The job is to output each record exactly as it stands, pictures excluded.

> **Stored dataset items**

======

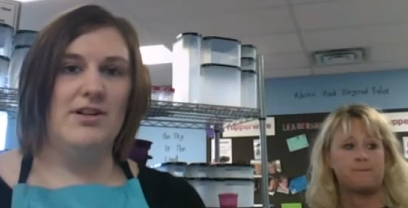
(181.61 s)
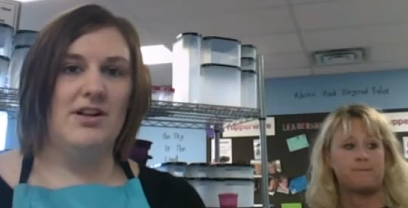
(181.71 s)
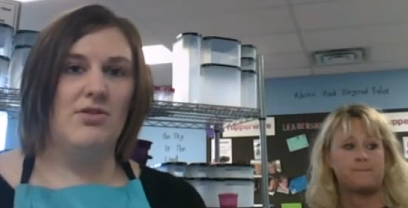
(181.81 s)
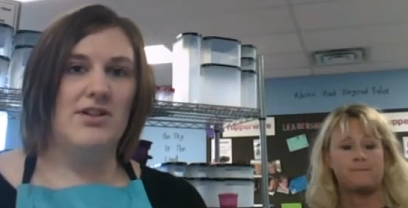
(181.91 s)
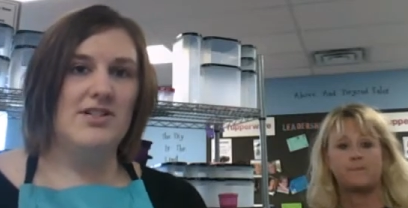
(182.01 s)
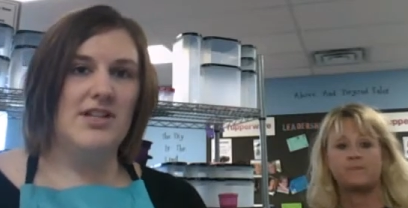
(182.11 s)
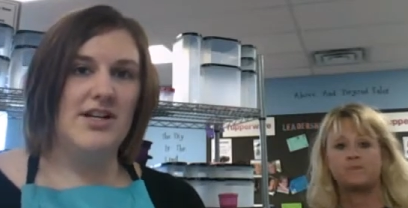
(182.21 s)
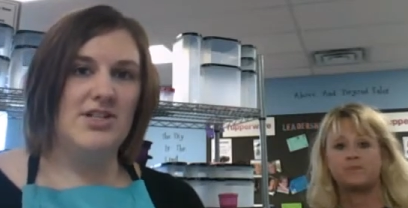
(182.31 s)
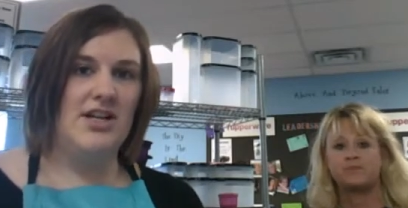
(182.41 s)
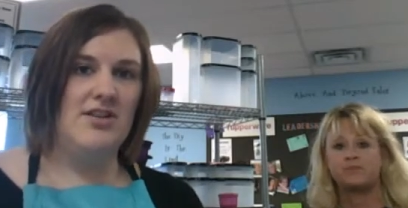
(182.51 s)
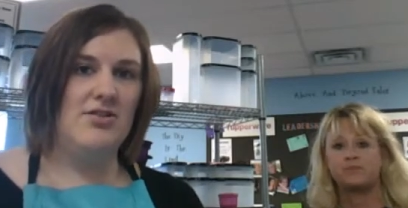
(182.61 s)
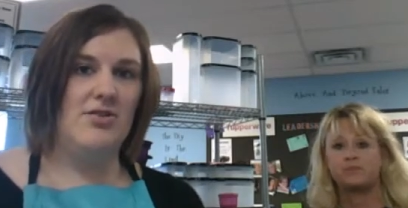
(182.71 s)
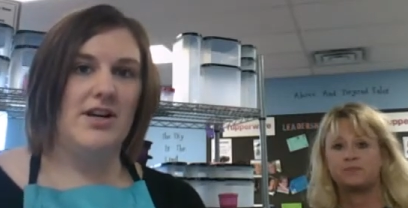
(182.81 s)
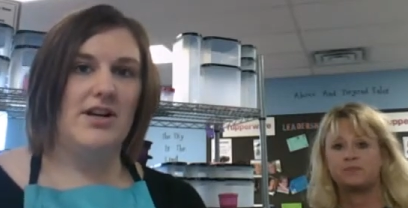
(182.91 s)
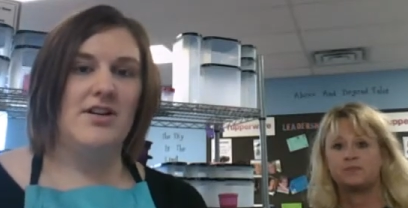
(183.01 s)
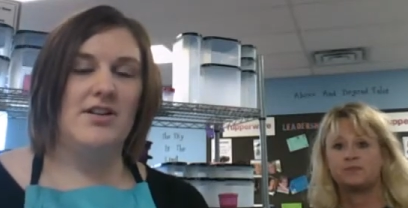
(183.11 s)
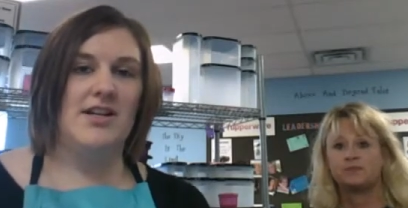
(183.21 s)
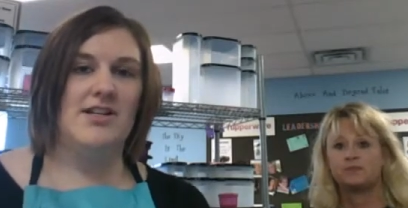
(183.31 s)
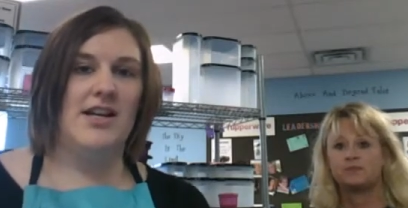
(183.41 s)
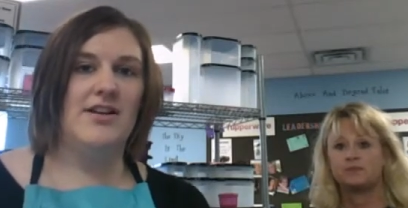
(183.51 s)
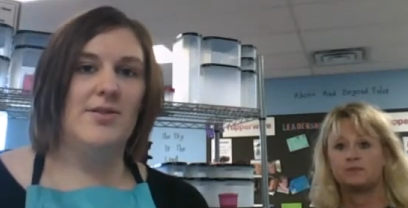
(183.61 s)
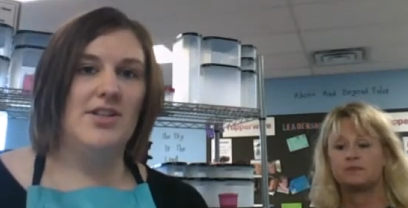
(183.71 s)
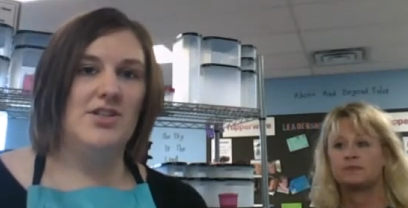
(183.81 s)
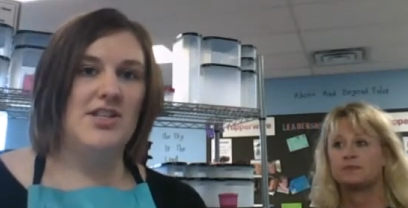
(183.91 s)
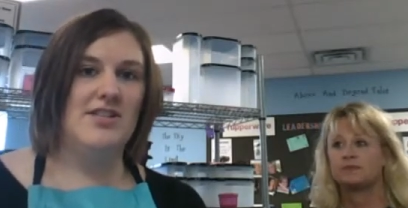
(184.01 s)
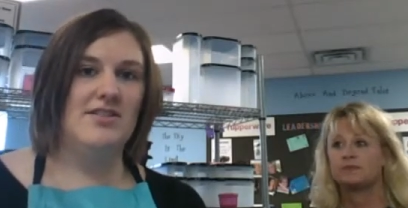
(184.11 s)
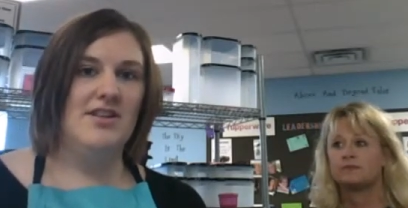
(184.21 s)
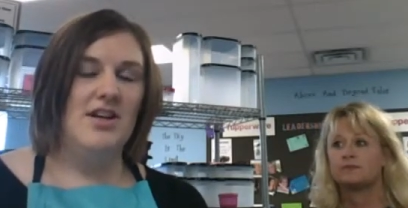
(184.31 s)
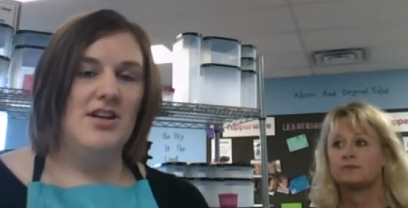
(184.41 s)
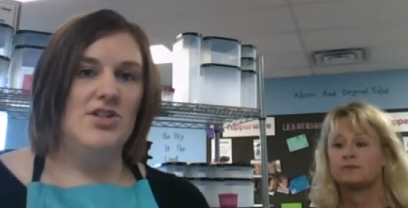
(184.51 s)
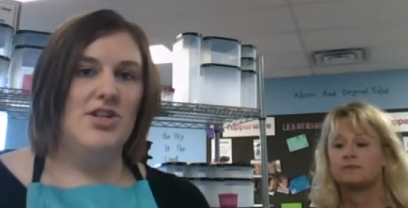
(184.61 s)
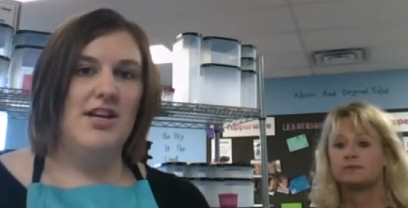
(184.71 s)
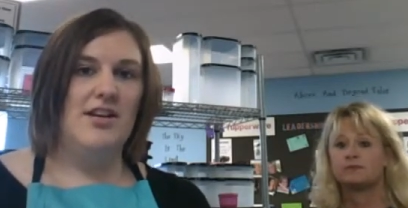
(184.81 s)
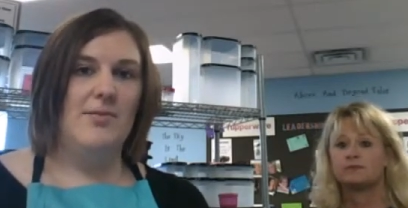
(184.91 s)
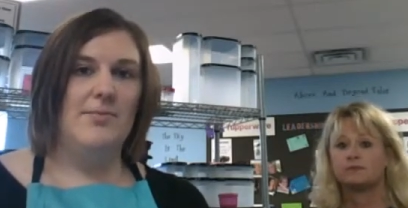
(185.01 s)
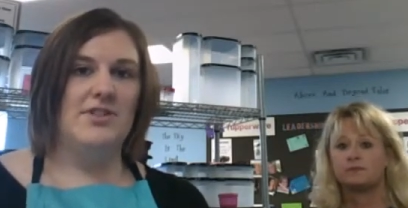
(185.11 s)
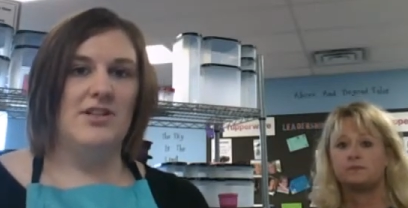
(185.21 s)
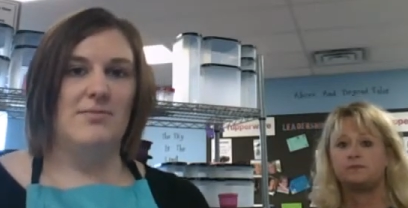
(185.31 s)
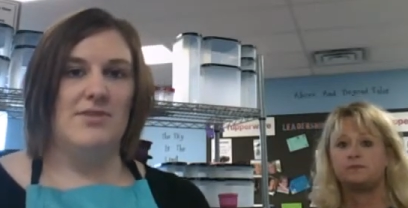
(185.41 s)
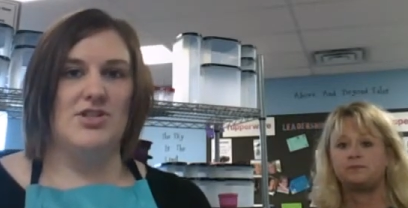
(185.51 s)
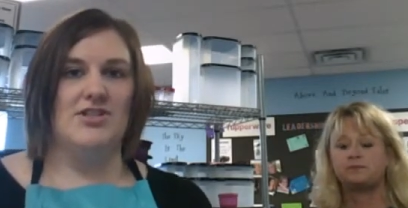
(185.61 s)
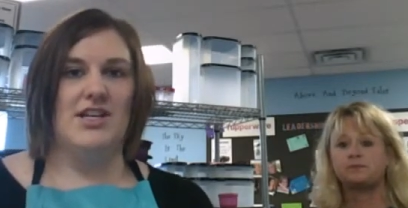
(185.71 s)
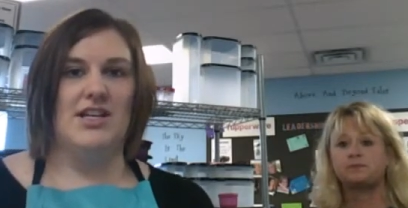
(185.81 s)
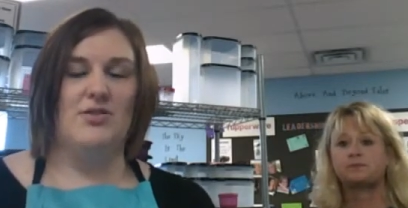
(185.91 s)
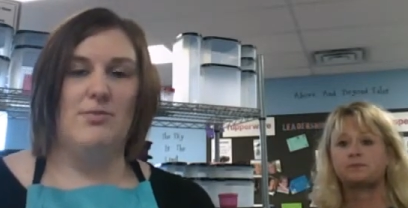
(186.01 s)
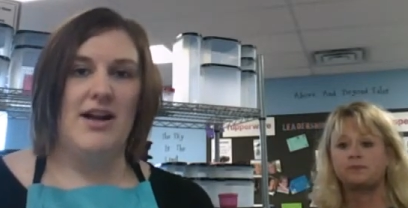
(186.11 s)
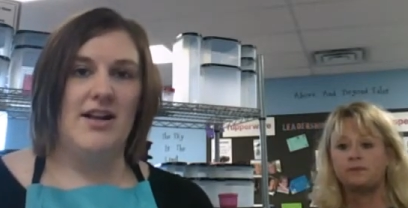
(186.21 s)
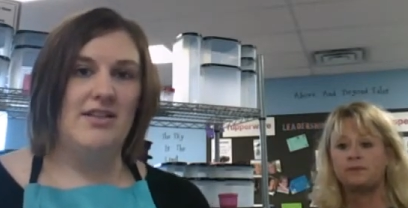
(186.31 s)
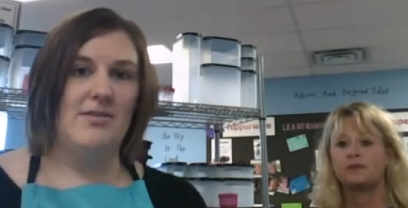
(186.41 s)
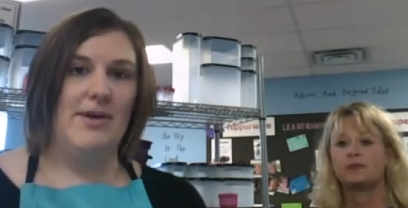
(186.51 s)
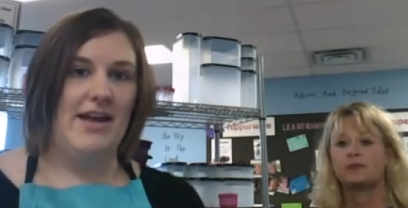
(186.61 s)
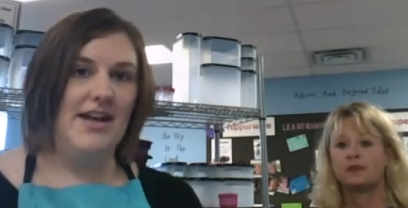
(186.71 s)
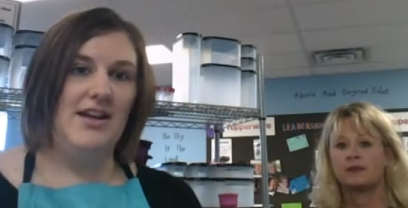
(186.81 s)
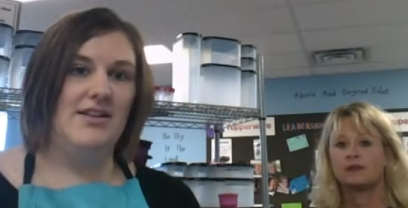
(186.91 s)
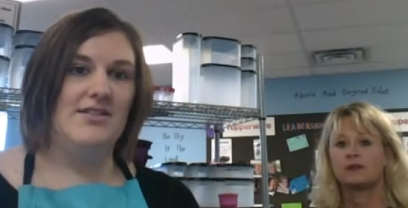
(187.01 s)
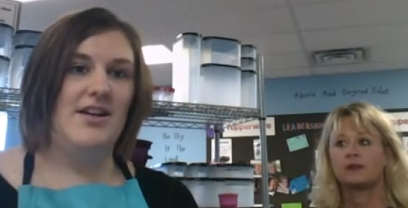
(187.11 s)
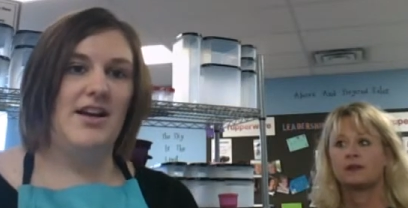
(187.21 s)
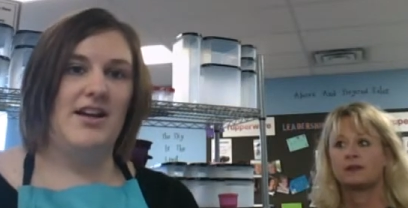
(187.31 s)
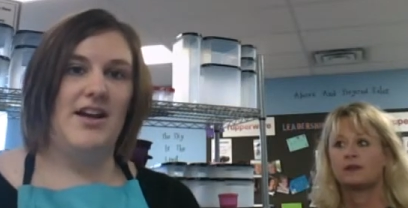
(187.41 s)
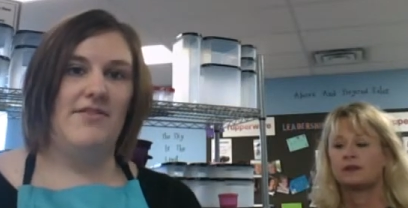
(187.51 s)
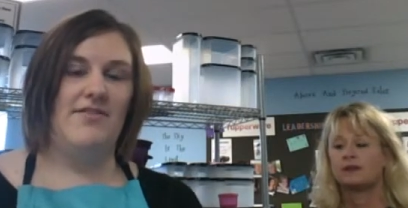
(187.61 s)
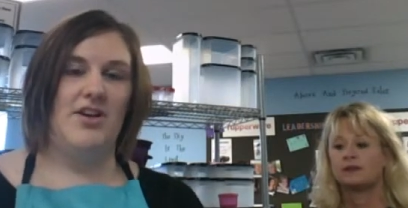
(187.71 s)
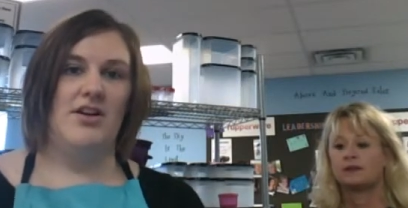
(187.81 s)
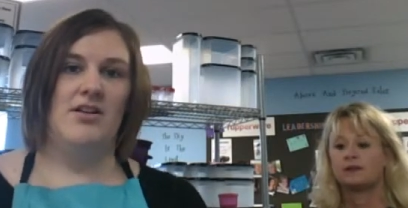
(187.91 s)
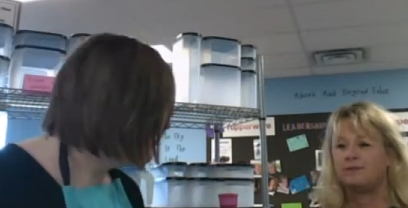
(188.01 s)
Speaker 1: bit of cornstarch in your container with the cheese, shake it up. It's going to be just like you bought it in the bag, and it's not going to have the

======

> **Completed exercise**
(181.61 s)
(181.71 s)
(181.81 s)
(181.91 s)
(182.01 s)
(182.11 s)
(182.21 s)
(182.31 s)
(182.41 s)
(182.51 s)
(182.61 s)
(182.71 s)
(182.81 s)
(182.91 s)
(183.01 s)
(183.11 s)
(183.21 s)
(183.31 s)
(183.41 s)
(183.51 s)
(183.61 s)
(183.71 s)
(183.81 s)
(183.91 s)
(184.01 s)
(184.11 s)
(184.21 s)
(184.31 s)
(184.41 s)
(184.51 s)
(184.61 s)
(184.71 s)
(184.81 s)
(184.91 s)
(185.01 s)
(185.11 s)
(185.21 s)
(185.31 s)
(185.41 s)
(185.51 s)
(185.61 s)
(185.71 s)
(185.81 s)
(185.91 s)
(186.01 s)
(186.11 s)
(186.21 s)
(186.31 s)
(186.41 s)
(186.51 s)
(186.61 s)
(186.71 s)
(186.81 s)
(186.91 s)
(187.01 s)
(187.11 s)
(187.21 s)
(187.31 s)
(187.41 s)
(187.51 s)
(187.61 s)
(187.71 s)
(187.81 s)
(187.91 s)
(188.01 s)
Speaker 1: bit of cornstarch in your container with the cheese, shake it up. It's going to be just like you bought it in the bag, and it's not going to have the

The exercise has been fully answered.